「小柄なのはマイナスではない」バルサを変革させたクライフのフィロソフィ【小宮良之の日本サッカー兵法書】

2020年04月21日 小宮良之

クライフは既成概念を覆せる天才だった

バルサ下部組織出身の(左から)メッシ、シャビ、ペドロはいずれも小柄なプレーヤーだ。(C) Getty Images

 FCバルセロナの始祖とも言えるヨハン・クライフは、下部組織であるラ・マシアの在り方に対し、こう言葉を述べている。

「小柄なことはマイナスではない。(ユース年代で)小さくて目立つ選手は、大きな選手を相手にボールテクニックで打ち負かす術を、時間をかけて身につけている。だから大人になって、大柄な相手にも自然と優位を得られる。むしろ、小さな選手に目を掛けるべきだ」

 クライフは、既成概念を覆せる天才だった。過去の育成面では、バルサであってもフィジカル的な能力が重視されていた。単純に体が大きく、背が高く、足が速くて、筋力がある。いわゆる、運動選手としての才能が注目されていたのだ。

"空飛ぶオランダ人"は、そこに革命的なテコ入れした。例えば、華奢に見えたジョゼップ・グアルディオラを、率先して第一のプレーメーカーに指名している。また、身長160センチ台と小柄だったセルジ・バルファン、アルベルト・フェレールをラ・マシアから次々に抜擢。そして、「ドリームチーム」の基礎とした。

 革新的なフィロソフィのおかげで、ラ・マシアは特別な選手たちを生み育てることができたのだ。シャビ、アンドレス・イニエスタ、そしてリオネル・メッシ……。世界最高の領域にたどり着いた3人は、いずれも小柄だったし(メッシなど成長促進剤の注射を打ち続ける必要があったほどだ)、成長しても小柄のままだったが、大男たちを手玉に取り続けた。彼らは、ボールを味方にすることができたからだ。
 
 その伝統はいくらか変質しつつある。昨今は明らかにアスリート色が増している。ラ・マシア全体に、屈強な選手が増えているのだ。

 しかし20歳のリキ・プッチなどは、クライフの教えを守って育てられた選手と言えるだろう。身長は170センチに満たず、小さく細身だが、ボールプレーヤーとしては卓抜。パス一本でプレーの渦を作り出せる。

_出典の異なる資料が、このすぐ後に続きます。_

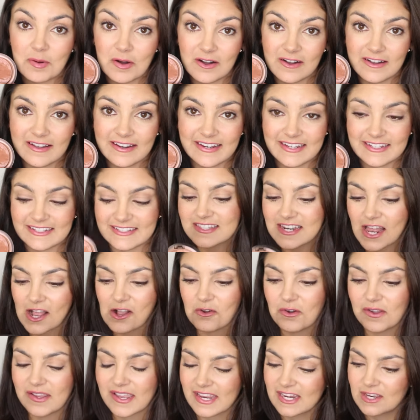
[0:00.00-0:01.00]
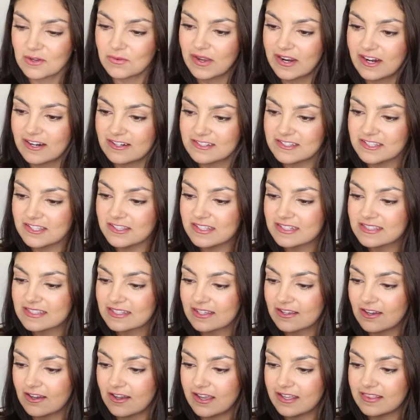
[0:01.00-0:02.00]
bought it. It's not going anywhere until it's
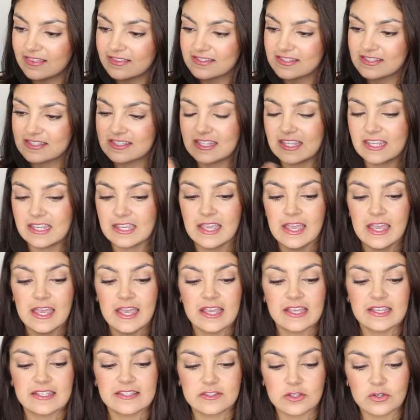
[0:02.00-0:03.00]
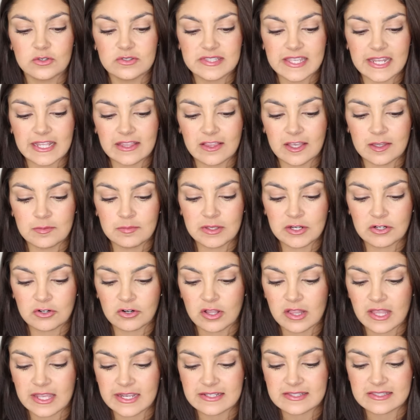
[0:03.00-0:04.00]
gone. This is the So Ceylon
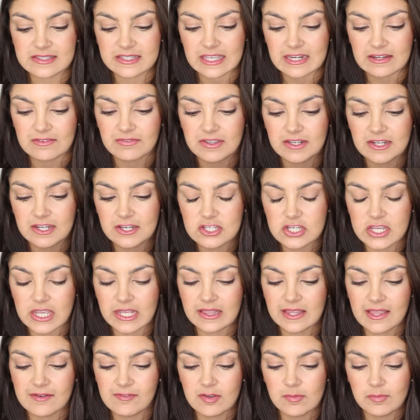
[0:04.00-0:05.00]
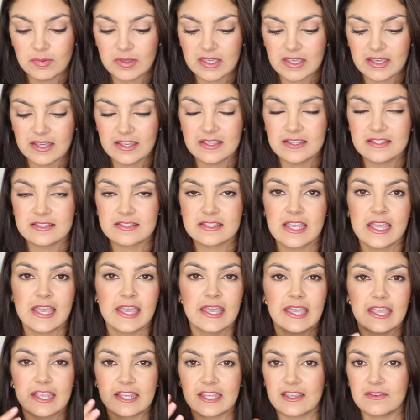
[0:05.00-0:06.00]
Mineralized Skin Finish. I love it because
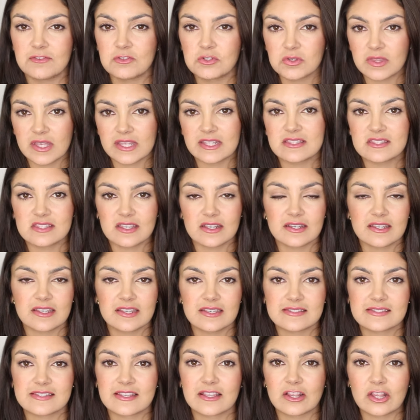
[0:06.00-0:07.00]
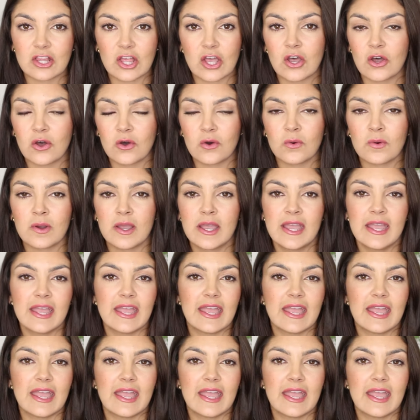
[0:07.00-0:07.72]
it gives you that sun-kissed glow,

 また、バルサBの主力で20歳のMFモンチュは身長160センチ台と小柄だが、サイドバック、ボランチ、アンカー、インサイドハーフなど複数のポジションをこなせるユーティリティで、戦術眼が光る。トップにいるセルジ・ロベルトと同じような存在になるかもしれない。

 ちなみに幼少期の久保建英も、かなり小さかった。

 欧州の他のクラブではいまだに身体のサイズだけを見て、入団を見送る場合もある。事実、同じようなサイズだったアントワーヌ・グリーズマンは、13歳になるまでフランスのクラブにはどこにも見向きもされなかった(レアル・ソシエダの下部組織に入団)。身体能力の高さは、変わらずスカウティングの土台の一つなのだ。

 かつての久保はバルサの選手として、飛び抜けた技術とパーソナリティーが見込まれた。ボールを持てば、誰にも負けない。そのスカウティングの正当性は、バルサ復帰という形では証明されなかったものの、マジョルカでの活躍は眩しいものがある。

文●小宮良之

【著者プロフィール】
こみや・よしゆき/1972年、横浜市生まれ。大学在学中にスペインのサラマンカ大に留学。2001年にバルセロナへ渡りジャーナリストに。選手のみならず、サッカーに全てを注ぐ男の生き様を数多く描写する。『選ばれし者への挑戦状 誇り高きフットボール奇論』、『FUTBOL TEATRO ラ・リーガ劇場』(いずれも東邦出版)など多数の書籍を出版。2018年3月には『ラストシュート 絆を忘れない』(角川文庫)で小説家デビューを果たした。